Monday, September 22, 2014

Meeks’ Iraq trip nixed over fellow lawmaker’s ban from country


WASHINGTON — Rep. Gregory Meeks got bumped from a taxpayer-funded trip to northern Iraq because his travel companion and fellow lawmaker had been banned from the country.


“They did not let us go,” Meeks (D-Queens) told The Post after a lawmaker raised concerns about the trip at a classified briefing.


The State Department says the trip was canceled because the Iraqis had banned Meeks’ travel companion, Rep. Dana Rohrabacher (R-Calif.), from visiting since 2011, when he remarked that Iraq should repay the US for its 2003 invasion of the country.



Dana RohrabacherPhoto: AP



“Security is not the issue here,” a State Department official told The Post. “The real issue is the fact that Representative Rohrabacher had been expelled from the country. We’re not going to fly him there if he can’t get into the country.”


The pair, both on the House Foreign Affairs Committee, still went on with their taxpayer-funded two-week tour with stops in Russia, Israel, Kazakhstan, Hungary and Austria.


Meeks hobnobbed with business leaders and was lauded in the local press and publicly asked to set up a meeting between a Kazakh bigwig and Mayor Bill de Blasio. The mayor’s office said it wasn’t aware of such a request.


Meeks and Rohrabacher brought a delegation of US business powerbrokers to Kazakhstan, The Astana Times reported.


While Meeks’ visit was axed, the State Department did sign off on Sen. Carl Levin (D-Mich.) traveling to Irbil, in northern Iraq. The Armed Services chair received a warm welcome from Kurdish leaders and thanks for US support.


Rohrabacher had been asked to leave Iraq during a visit in 2011, when he publicly called on Baghdad to repay funds the US spent on the 2003 invasion.


Separately, a Rohrabacher-led delegation was banned from Afghanistan in 2012 after he questioned President Hamid Karzai’s trustworthiness.


Rohrabacher’s office said it was shocked to hear that Levin got in, because it had assumed no Congress members had gotten the State Department’s blessing to visit.


As for the Iraq ban, his office said it had assumed it had expired with the new Iraqi government.

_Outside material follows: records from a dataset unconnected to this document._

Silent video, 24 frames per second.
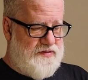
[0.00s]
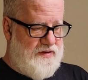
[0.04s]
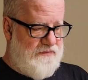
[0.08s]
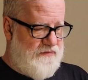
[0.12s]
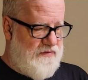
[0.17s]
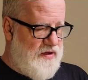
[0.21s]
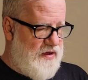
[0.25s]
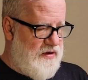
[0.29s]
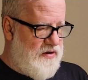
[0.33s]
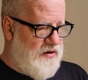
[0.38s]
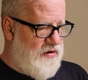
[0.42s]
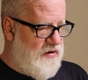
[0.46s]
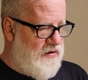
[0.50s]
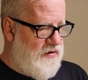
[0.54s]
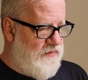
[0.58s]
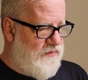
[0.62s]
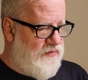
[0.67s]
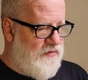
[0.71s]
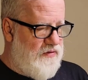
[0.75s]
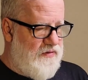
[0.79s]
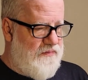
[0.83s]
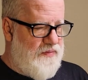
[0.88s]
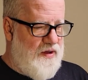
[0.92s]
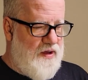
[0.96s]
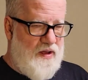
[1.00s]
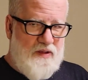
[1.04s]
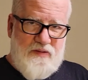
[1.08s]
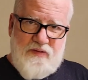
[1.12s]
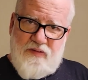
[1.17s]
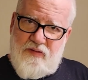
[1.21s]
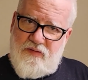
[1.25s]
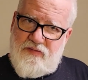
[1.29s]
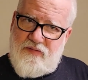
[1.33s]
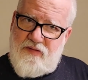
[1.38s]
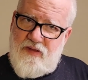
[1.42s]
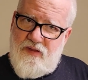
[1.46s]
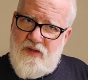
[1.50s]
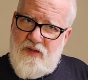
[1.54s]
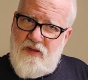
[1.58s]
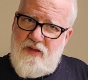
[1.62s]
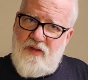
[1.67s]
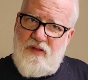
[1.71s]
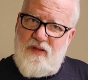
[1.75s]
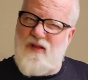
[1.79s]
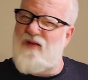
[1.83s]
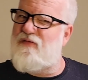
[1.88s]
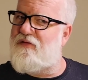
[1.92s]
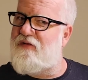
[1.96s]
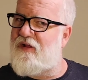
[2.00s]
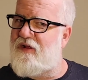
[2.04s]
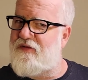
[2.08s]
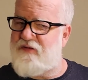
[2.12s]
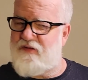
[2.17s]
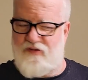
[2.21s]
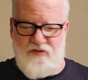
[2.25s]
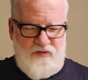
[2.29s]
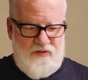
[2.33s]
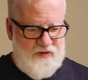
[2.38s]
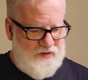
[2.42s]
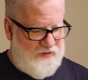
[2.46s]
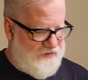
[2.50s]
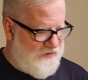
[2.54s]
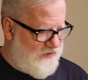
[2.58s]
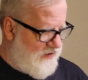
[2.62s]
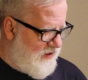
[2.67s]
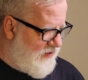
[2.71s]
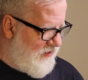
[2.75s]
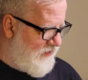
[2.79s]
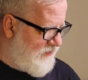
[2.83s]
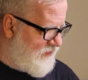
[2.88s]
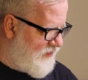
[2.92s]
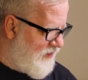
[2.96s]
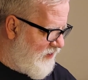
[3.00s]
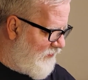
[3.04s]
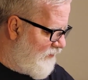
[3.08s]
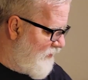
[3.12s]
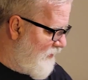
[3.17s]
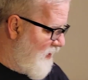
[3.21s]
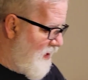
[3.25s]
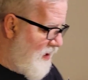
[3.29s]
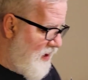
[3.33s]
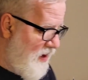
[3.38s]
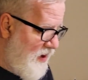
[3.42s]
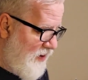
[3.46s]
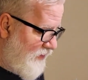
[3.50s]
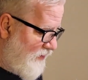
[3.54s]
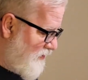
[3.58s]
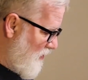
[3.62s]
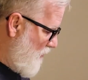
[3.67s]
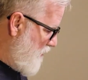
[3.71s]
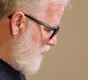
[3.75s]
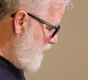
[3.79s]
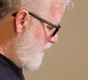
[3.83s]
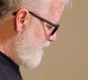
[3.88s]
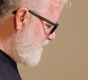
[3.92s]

They've got cardboard boxes with lots of goodies in there. So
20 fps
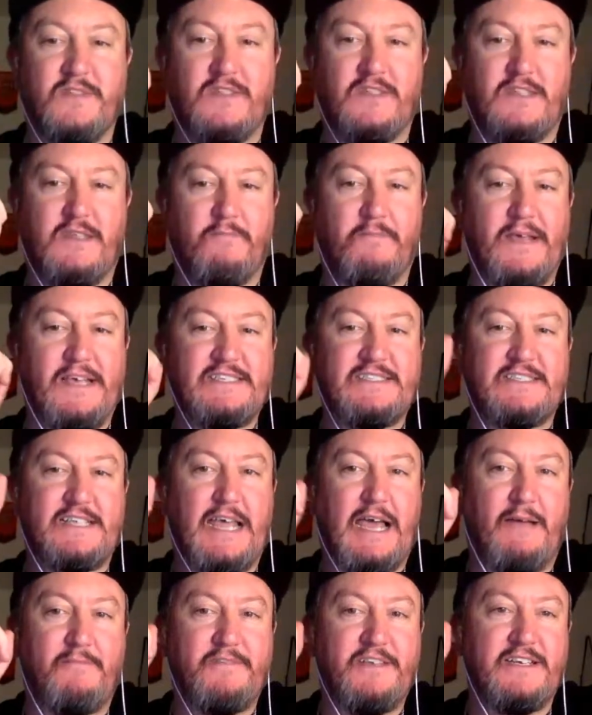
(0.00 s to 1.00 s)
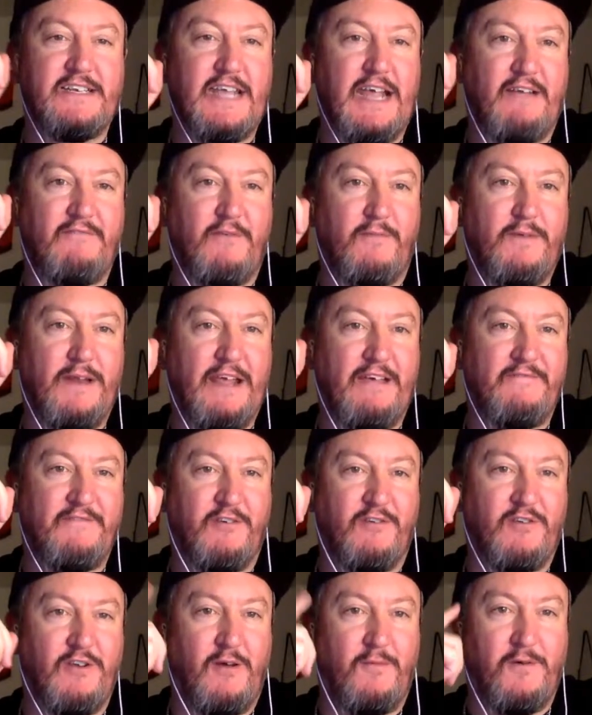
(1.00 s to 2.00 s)
The best captain to ever play for
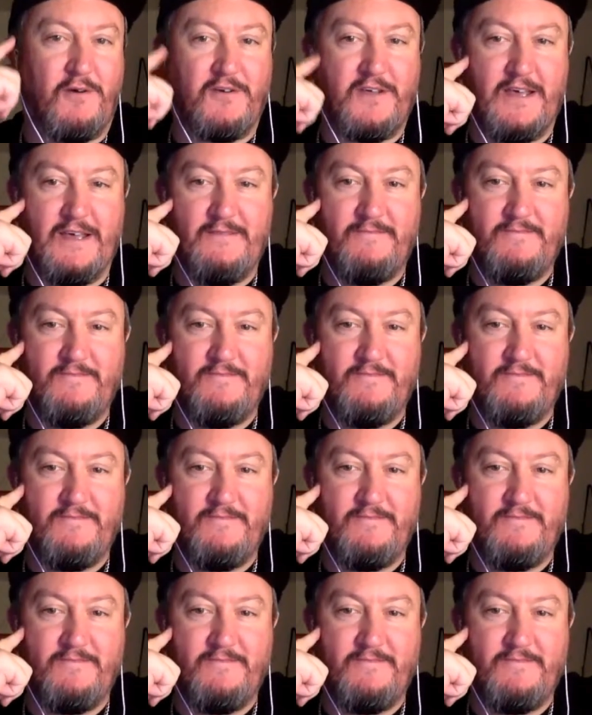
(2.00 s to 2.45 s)
your club, okay?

“[It’s] always security,” Rohrabacher grumbled to The Post. “I don’t buy it at all. I think it’s control of information that flows here so we cannot make up our minds independently.”


Meeks also seemed unaware of his companion’s travel troubles and blamed the State Department for putting up roadblocks.


“The State Department has not made it easy for individuals to get inside northern Iraq,” he said.